In the earliest photograph of my great grandmother, Malla, I see a Norwegian-American farm girl who is probably newly confirmed as an adult in the eyes of the Lutheran pioneer church.  The calm girl in the plaid dress soon after became the no-nonsense farm wife--shy and retiring when it came to strangers, but forthright and confident within her own realm.  Malla (Larson) Johnson would give birth to ten children, all of whom survived into old age, and she experienced prairie homesteading, coping with blizzards, rampant disease, and locust plagues on top of day-to-day hardships. She was known not only for her hospitality, but for her ferocity at protecting and caring for the family's chickens, as well as for the large lefse she could bake atop the cast iron stove, and her never-idle hands, which continually knitted socks as she rested beside the fireplace each evening.  She hummed only one tune--Norway's National Anthem, and instructed her granddaughters to make their sewing stitches as nice on the back as on the front, and also to be sure to clean in all the corners, because "God will see it if you don't."  When Malla died on April 20, 1946, on her 80th birthday, she had lived about as full a life as one could expect.  I am grateful that she raised my mother, who has helped me to know my great grandmother vicariously by supplying me with endless tales of growing up on Grandma Malla's farm.

4 comments:

Nancy said...

Your grandmother was beautiful!
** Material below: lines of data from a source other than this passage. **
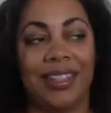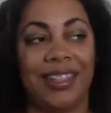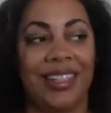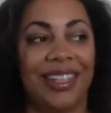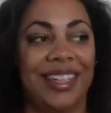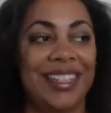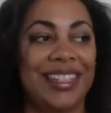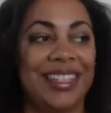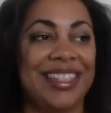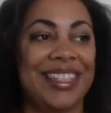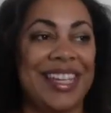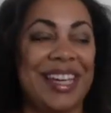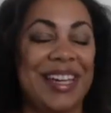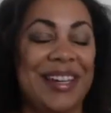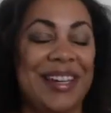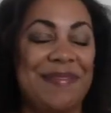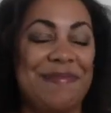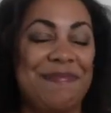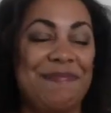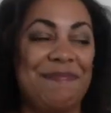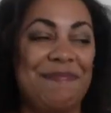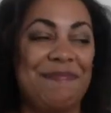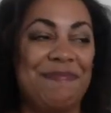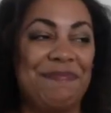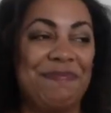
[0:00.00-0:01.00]
it's
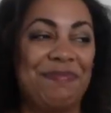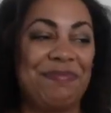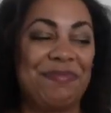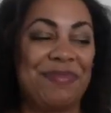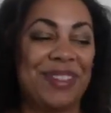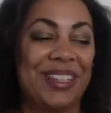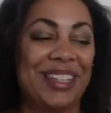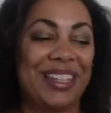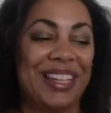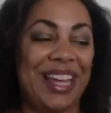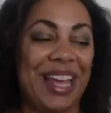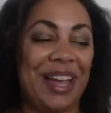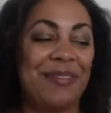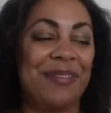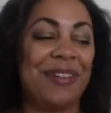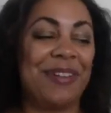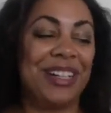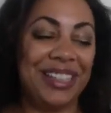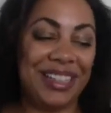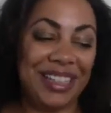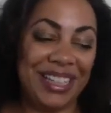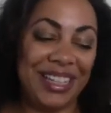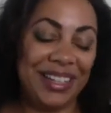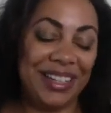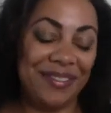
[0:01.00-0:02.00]
I
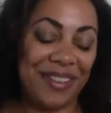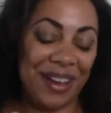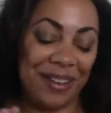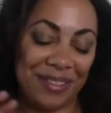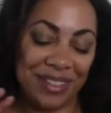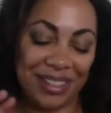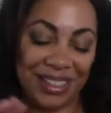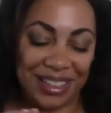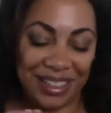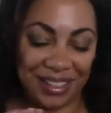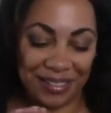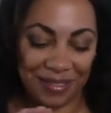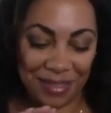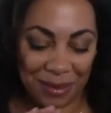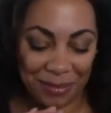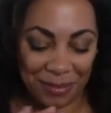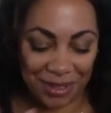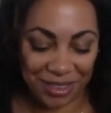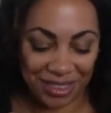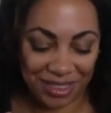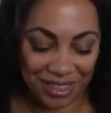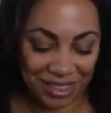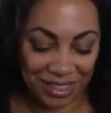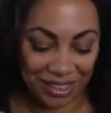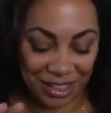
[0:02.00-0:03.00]
want to leave them
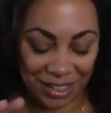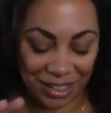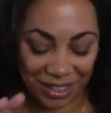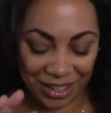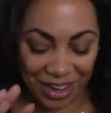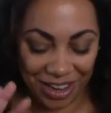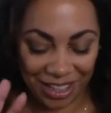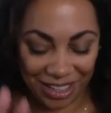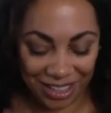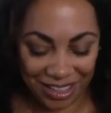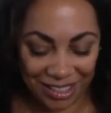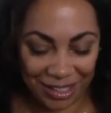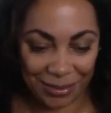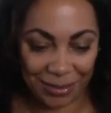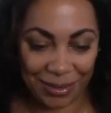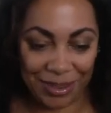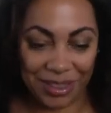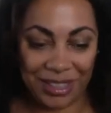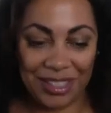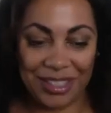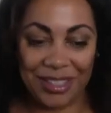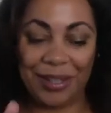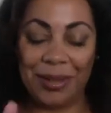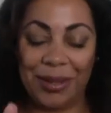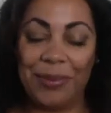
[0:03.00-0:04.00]
with your audience with
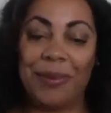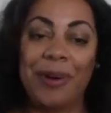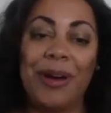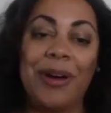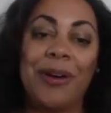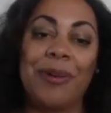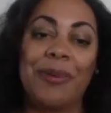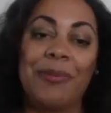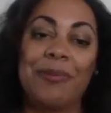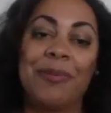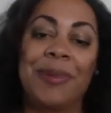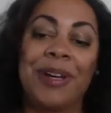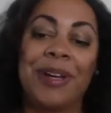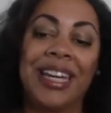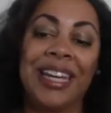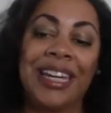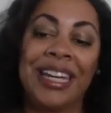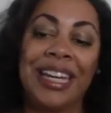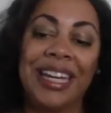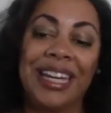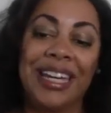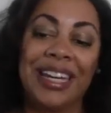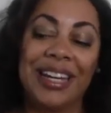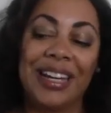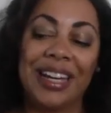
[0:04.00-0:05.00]
this quote, but
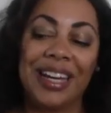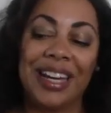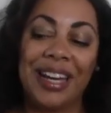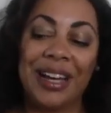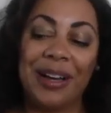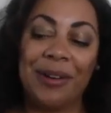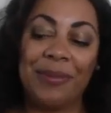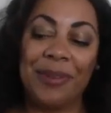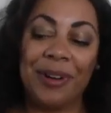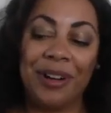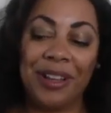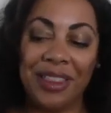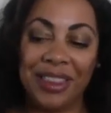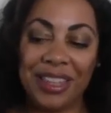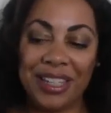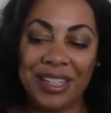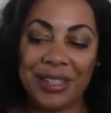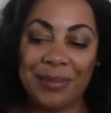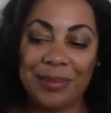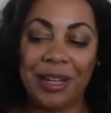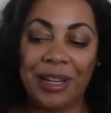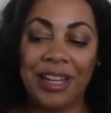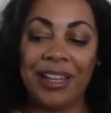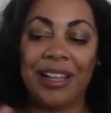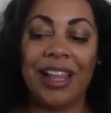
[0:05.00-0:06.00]
one of the
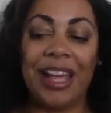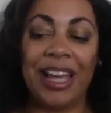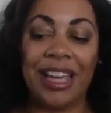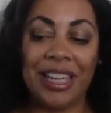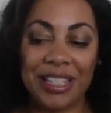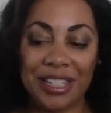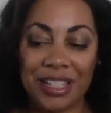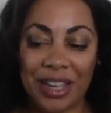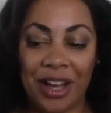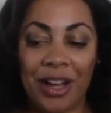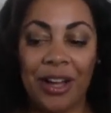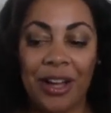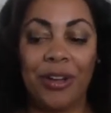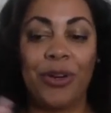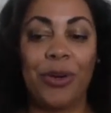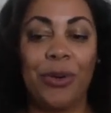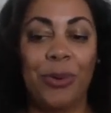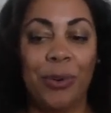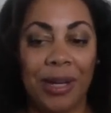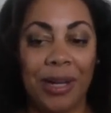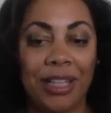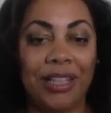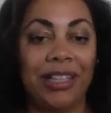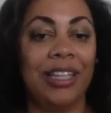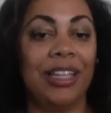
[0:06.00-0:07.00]
things my clients all
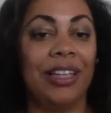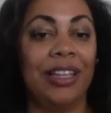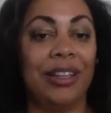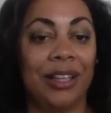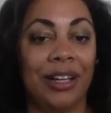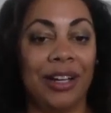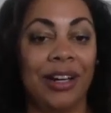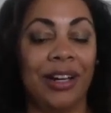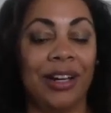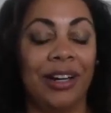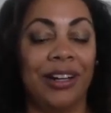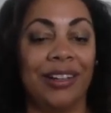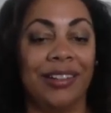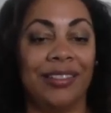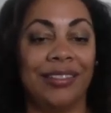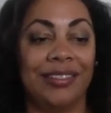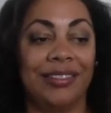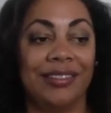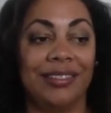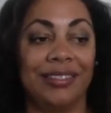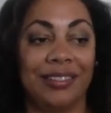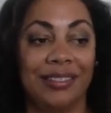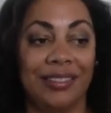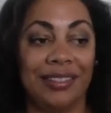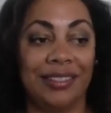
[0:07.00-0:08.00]
quickly
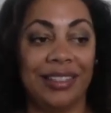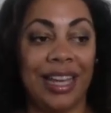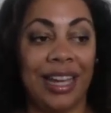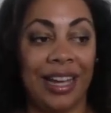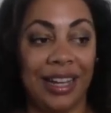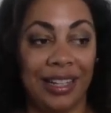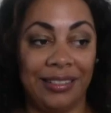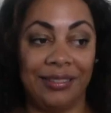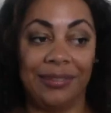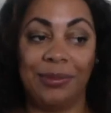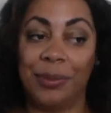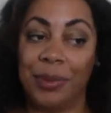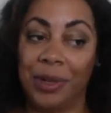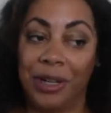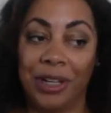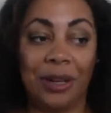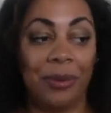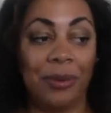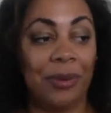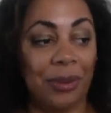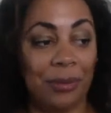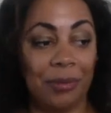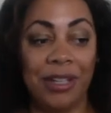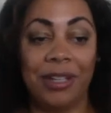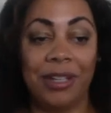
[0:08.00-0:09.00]
learn, that
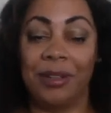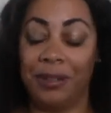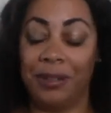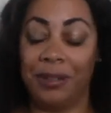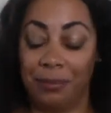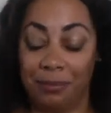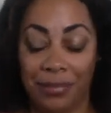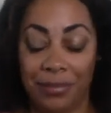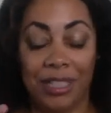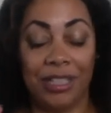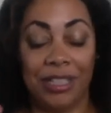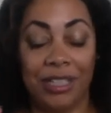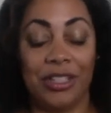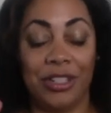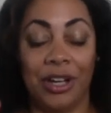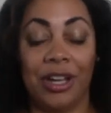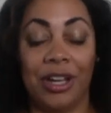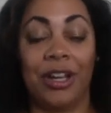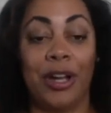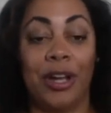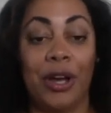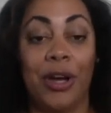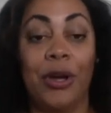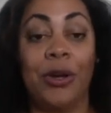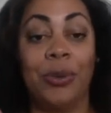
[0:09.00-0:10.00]
working with me means you're
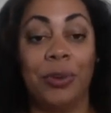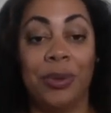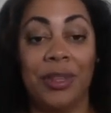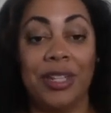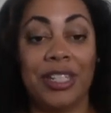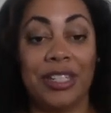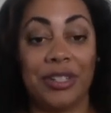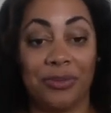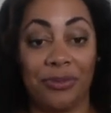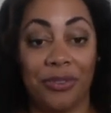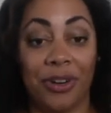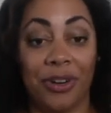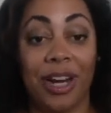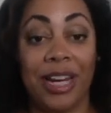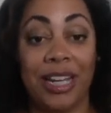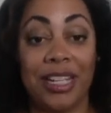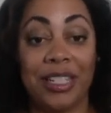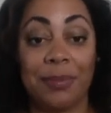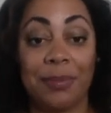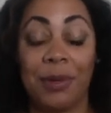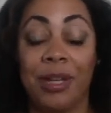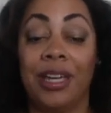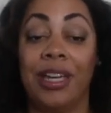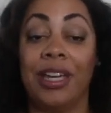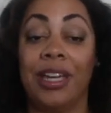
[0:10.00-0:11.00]
going to own this
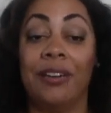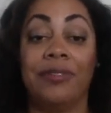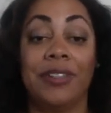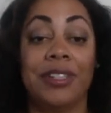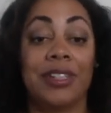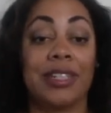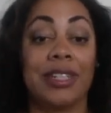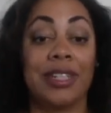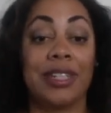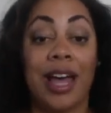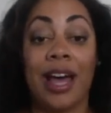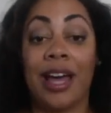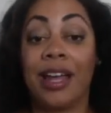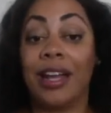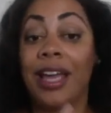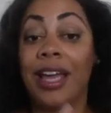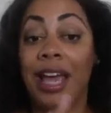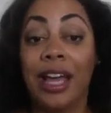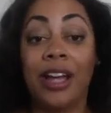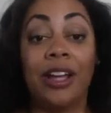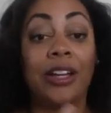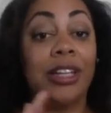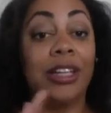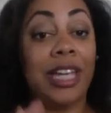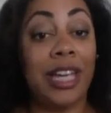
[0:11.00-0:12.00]
phrase, but if it's not a
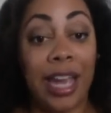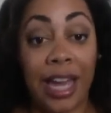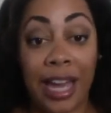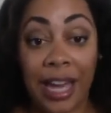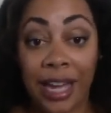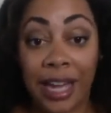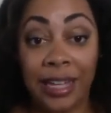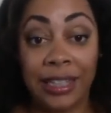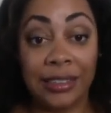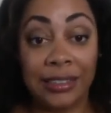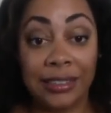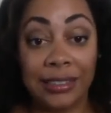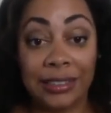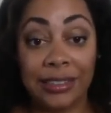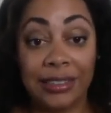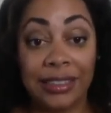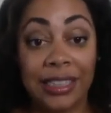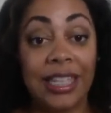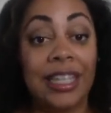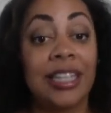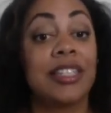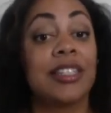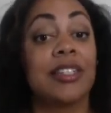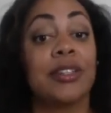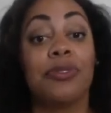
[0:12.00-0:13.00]
hell yeah,
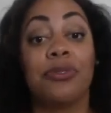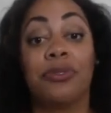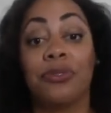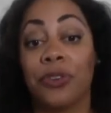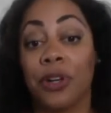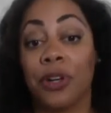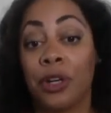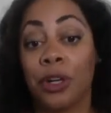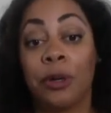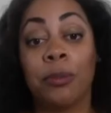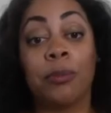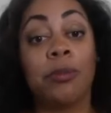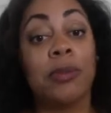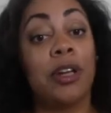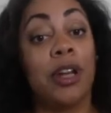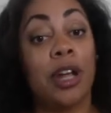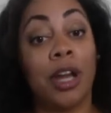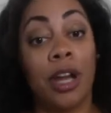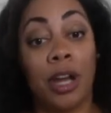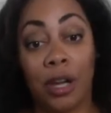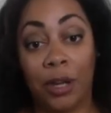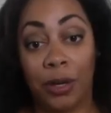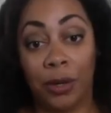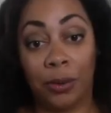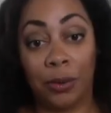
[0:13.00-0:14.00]
it's a firm
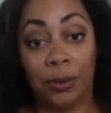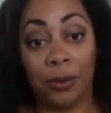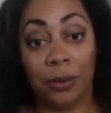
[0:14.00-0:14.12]
no.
I think it's wonderful that you found a photograph of her when she was younger. Even better, or maybe just as good, is having first-hand memories from your mother handed down to you. Congratulations on your finds!

Chery Kinnick said...

Thanks, Nancy! I think we all find that writing about our ancestors helps us to feel that we know them personally, at least a little.

eejjennings said...

Hi Cheryl---I know this is a long shot, but my GG Grandmother by birth was Thora Strand, born in Norway in 1880, who married a Conrad Pareli Johnson, b. in Norway in 1876, in Polk County, Minnesota in 1910. They had two daughters, Helen who was born in 1911 and Cora, born in 1913.
Are they, by any chance, related to your Strand/Johnson families in Polk Co MN?
Thanks!

Ellen Jennings
e.jennings@comcast.net

Chery Kinnick said...

Hi Ellen,

The names of your relatives are not familiar to me, so I tend to think they are not related to mine. There were so many Johnsons and Strands in Minnesota, unfortunately. Good luck with your hunt!